Pictures are to be dropped. Everything else in the listing gets copied exactly.

**RECORDS TO USE**
>>>
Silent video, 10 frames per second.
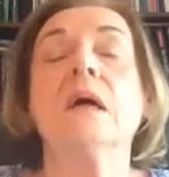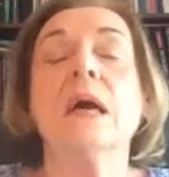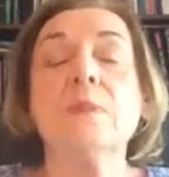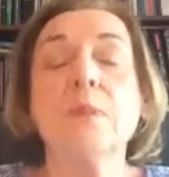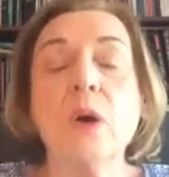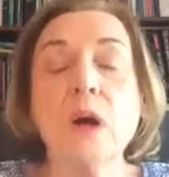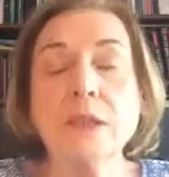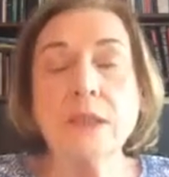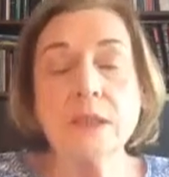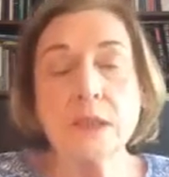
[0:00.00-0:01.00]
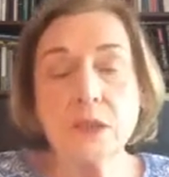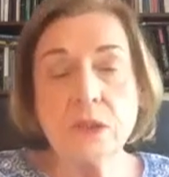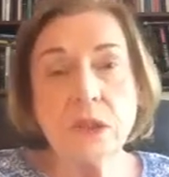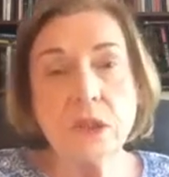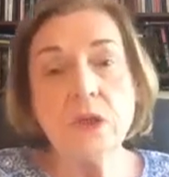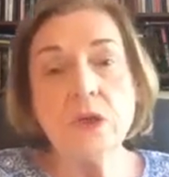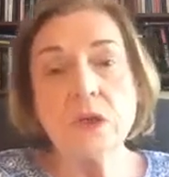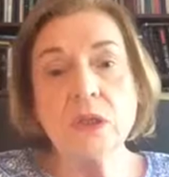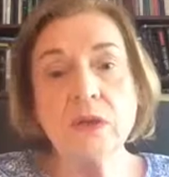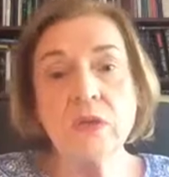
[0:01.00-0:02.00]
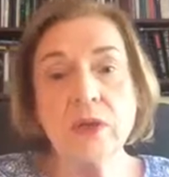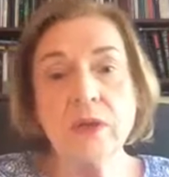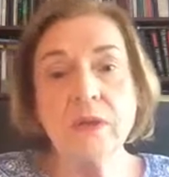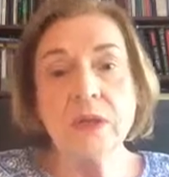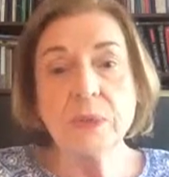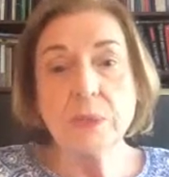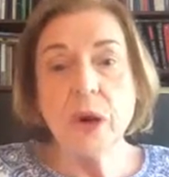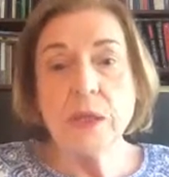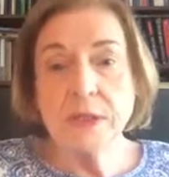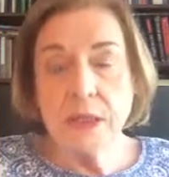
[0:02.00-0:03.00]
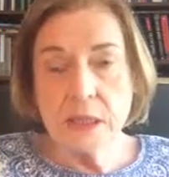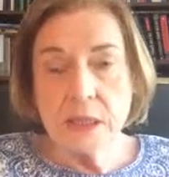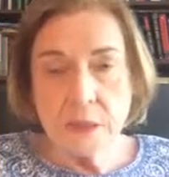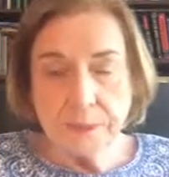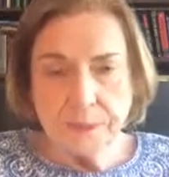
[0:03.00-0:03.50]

and processes to use in the forgiveness process.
<<<
**EXERCISE SOLUTION**
Silent video, 10 frames per second.
[0:00.00-0:01.00]
[0:01.00-0:02.00]
[0:02.00-0:03.00]
[0:03.00-0:03.50]

and processes to use in the forgiveness process.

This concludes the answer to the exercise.